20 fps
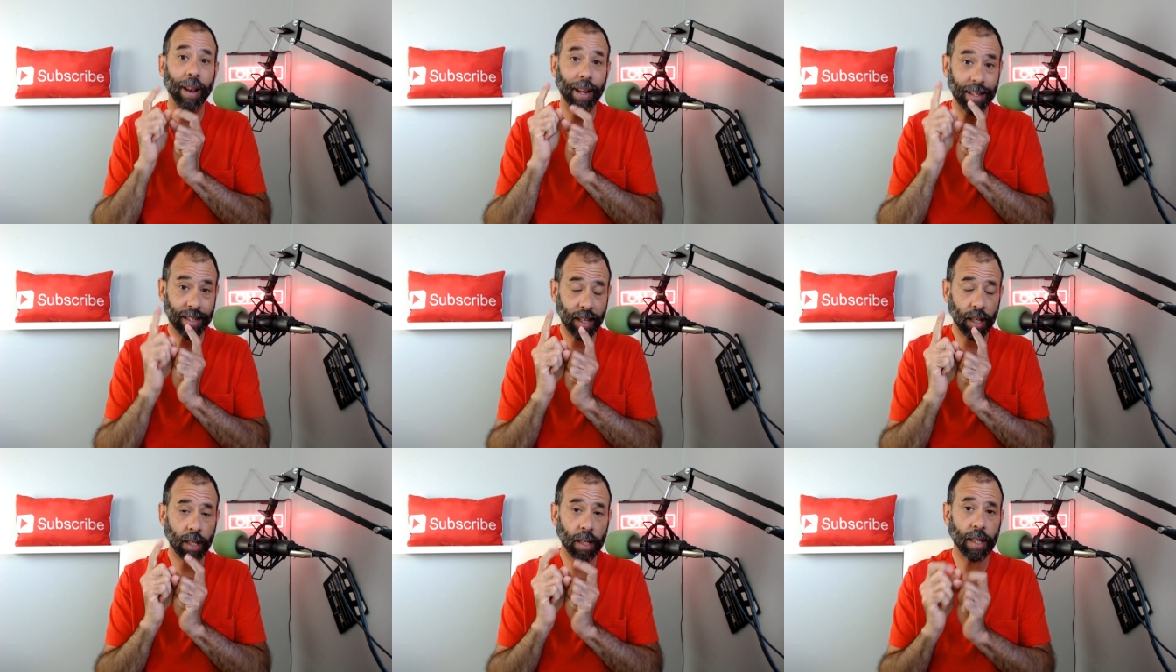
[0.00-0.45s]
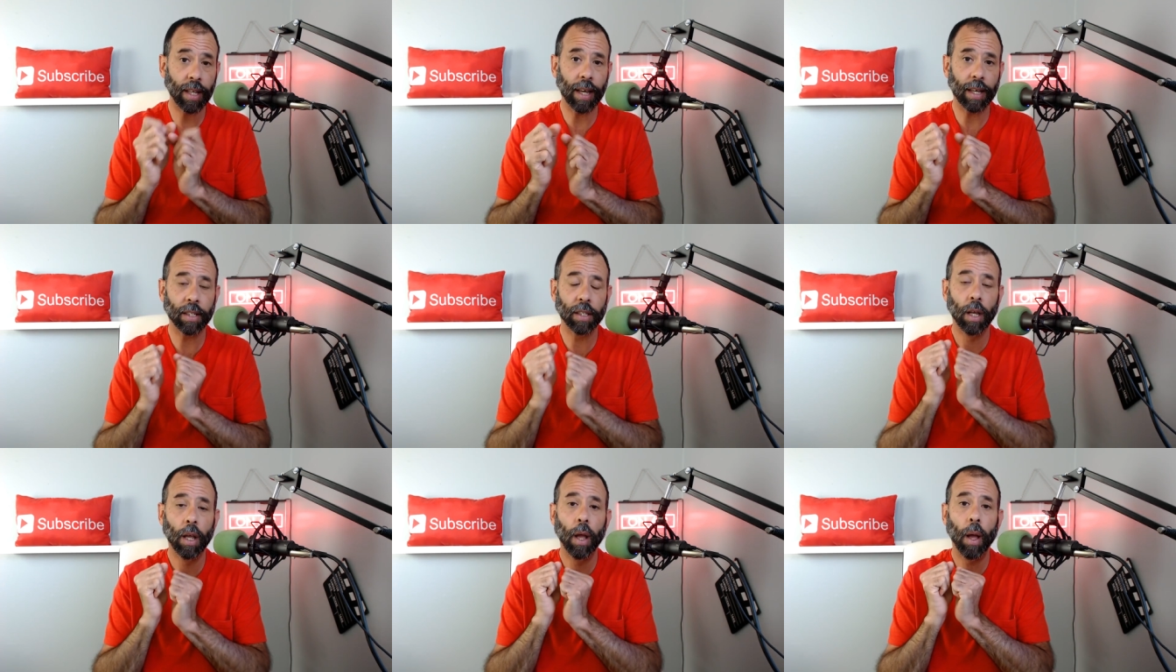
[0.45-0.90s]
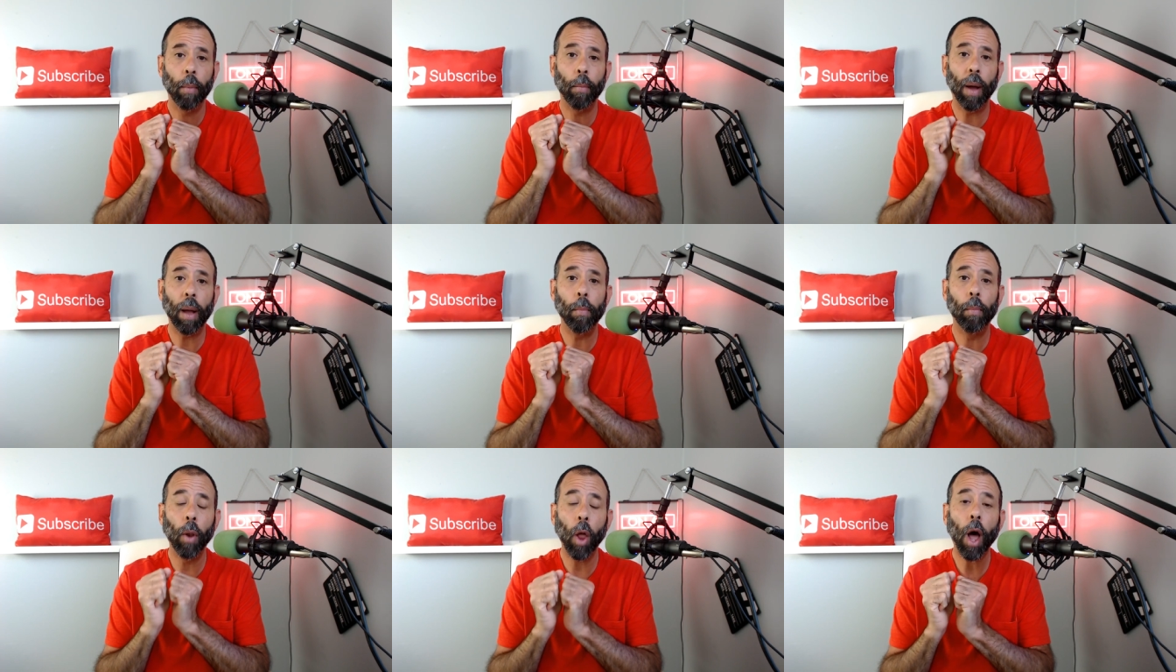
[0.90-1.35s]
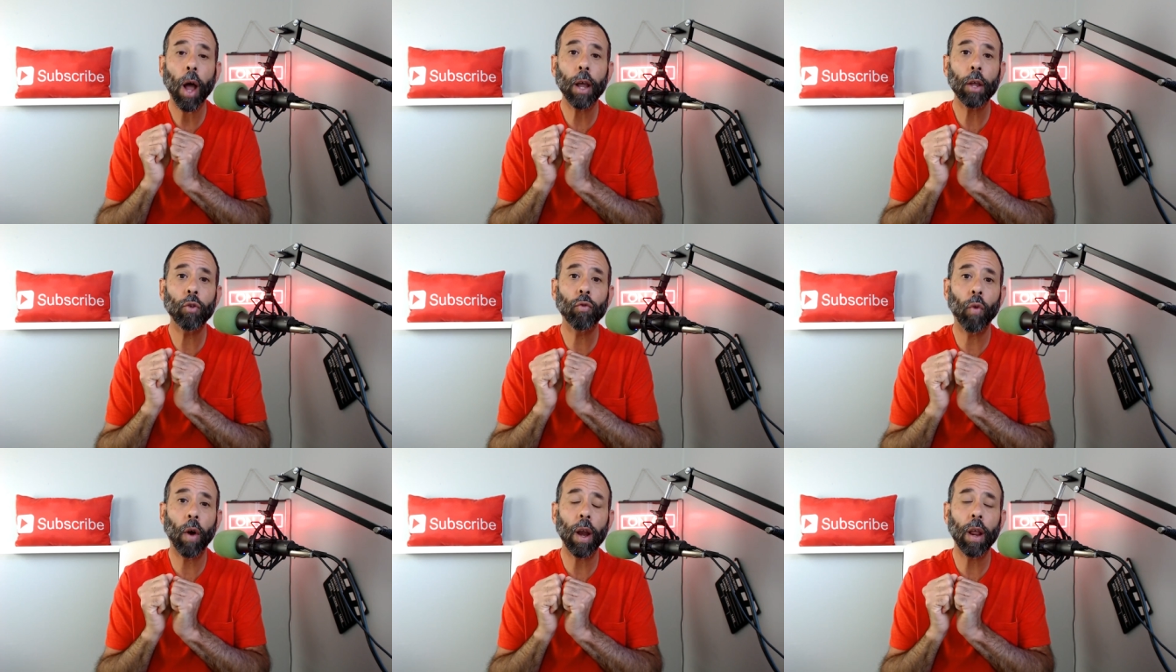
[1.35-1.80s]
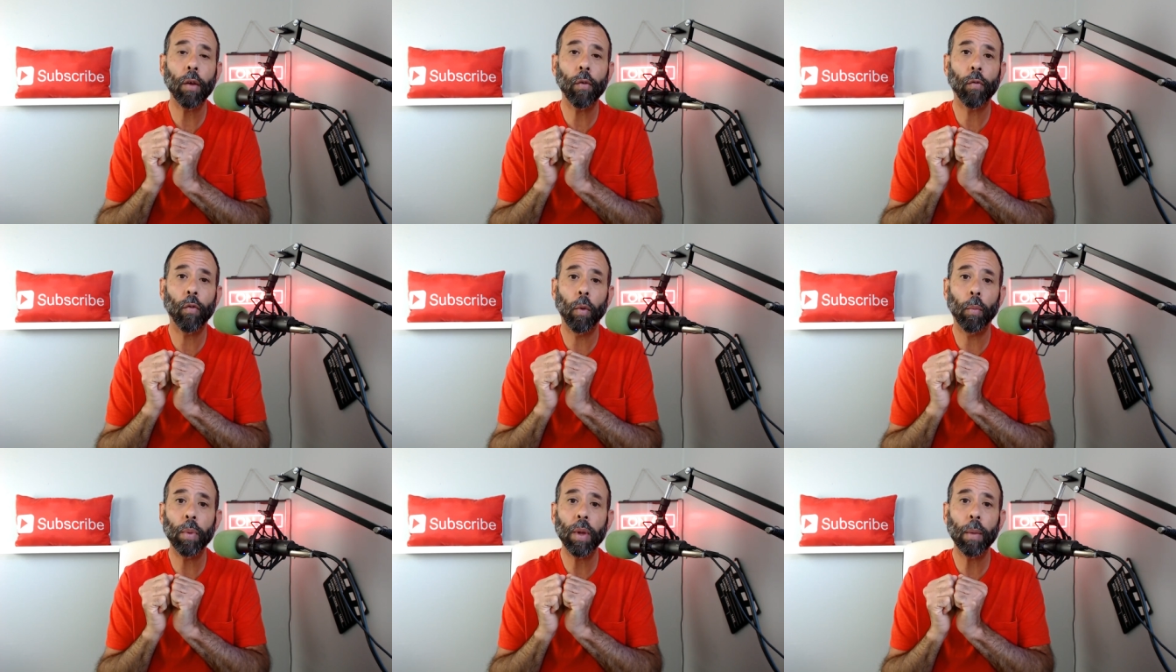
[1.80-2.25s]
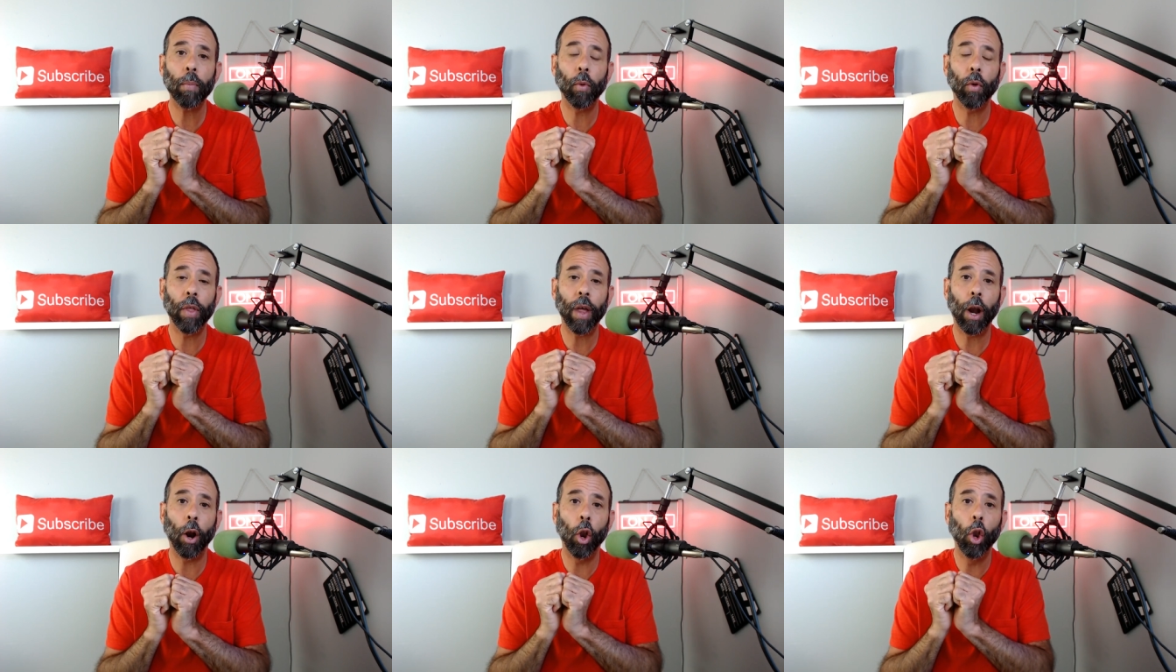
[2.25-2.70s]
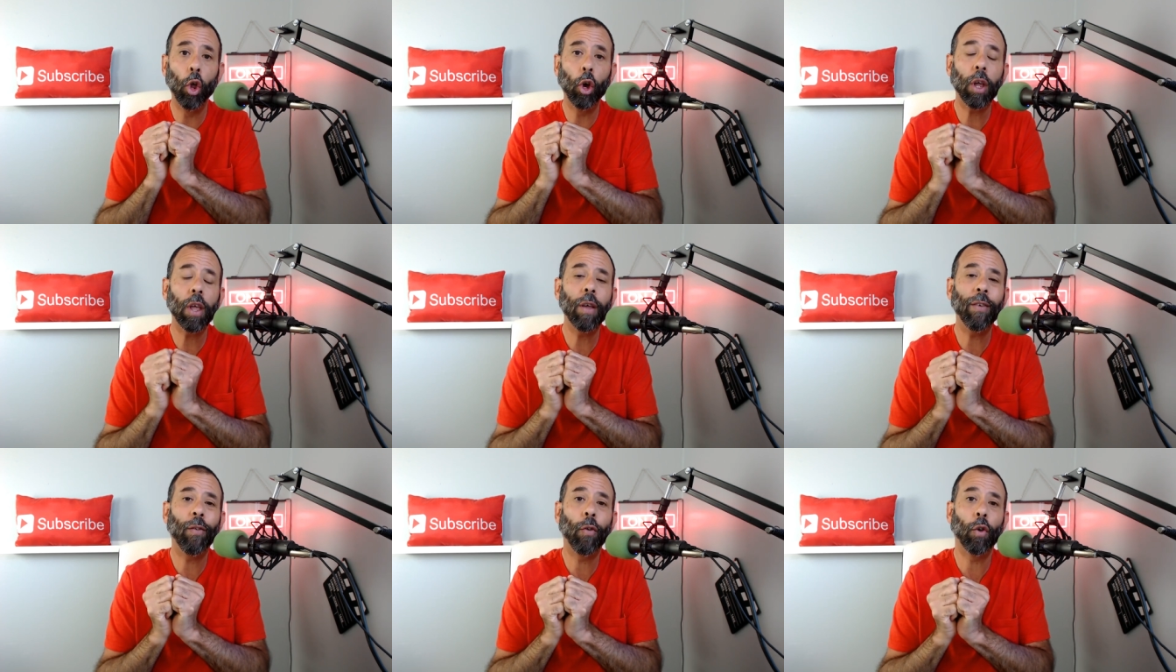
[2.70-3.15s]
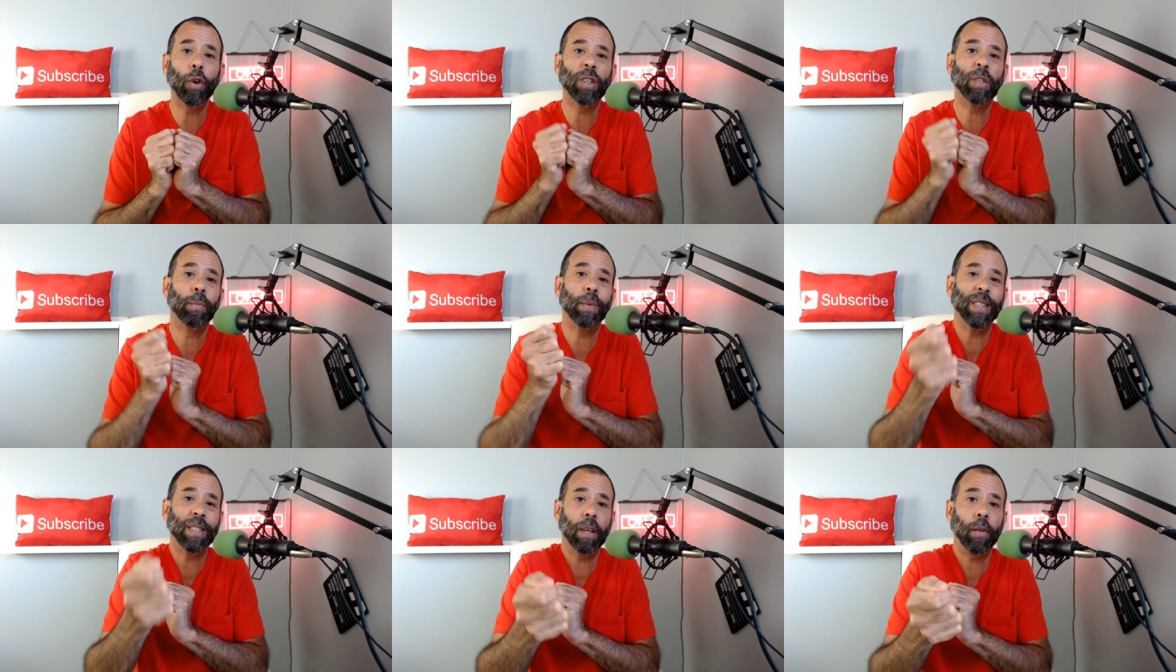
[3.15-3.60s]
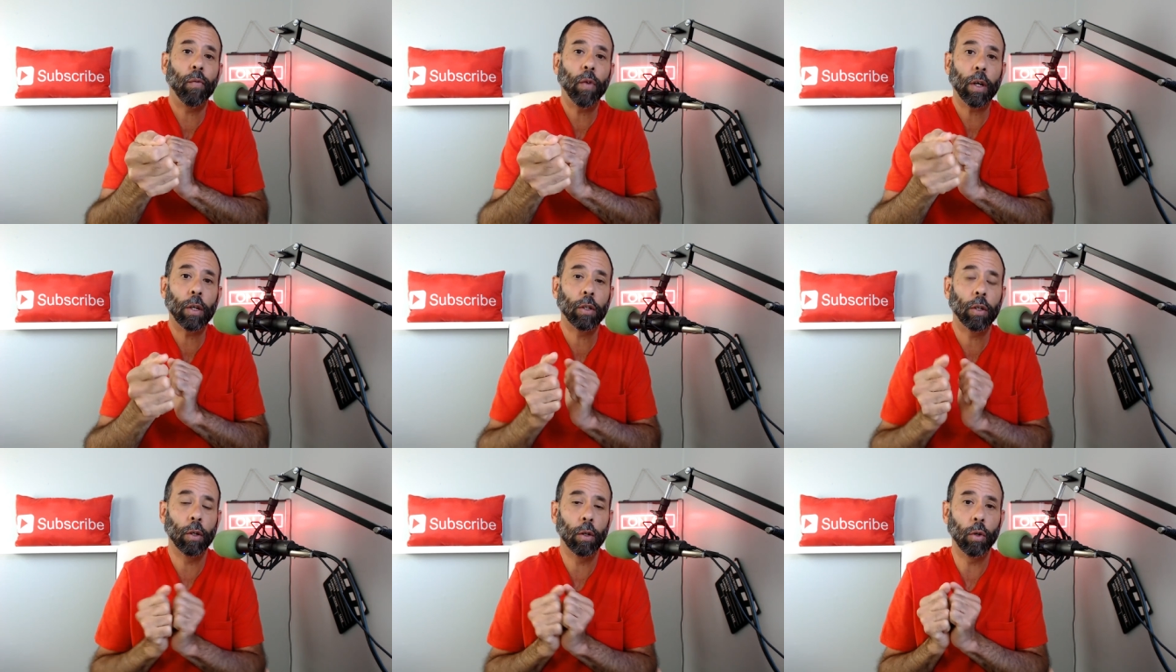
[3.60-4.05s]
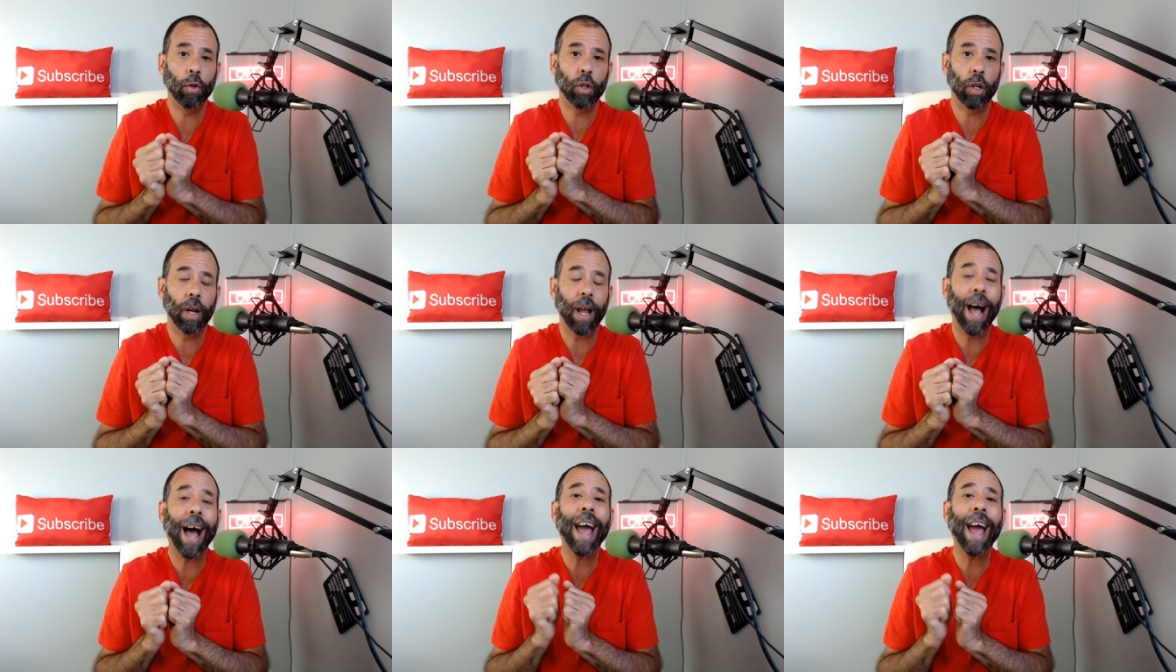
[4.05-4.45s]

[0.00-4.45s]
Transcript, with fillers: Listen to this my blog is writing for people that are looking for a specific solution.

▶ _ACTIVITY_: Copy out the material word for word, without any images.

▶ _OUTPUT BELOW_:
20 fps
[0.00-0.45s]
[0.45-0.90s]
[0.90-1.35s]
[1.35-1.80s]
[1.80-2.25s]
[2.25-2.70s]
[2.70-3.15s]
[3.15-3.60s]
[3.60-4.05s]
[4.05-4.45s]

[0.00-4.45s]
Transcript, with fillers: Listen to this my blog is writing for people that are looking for a specific solution.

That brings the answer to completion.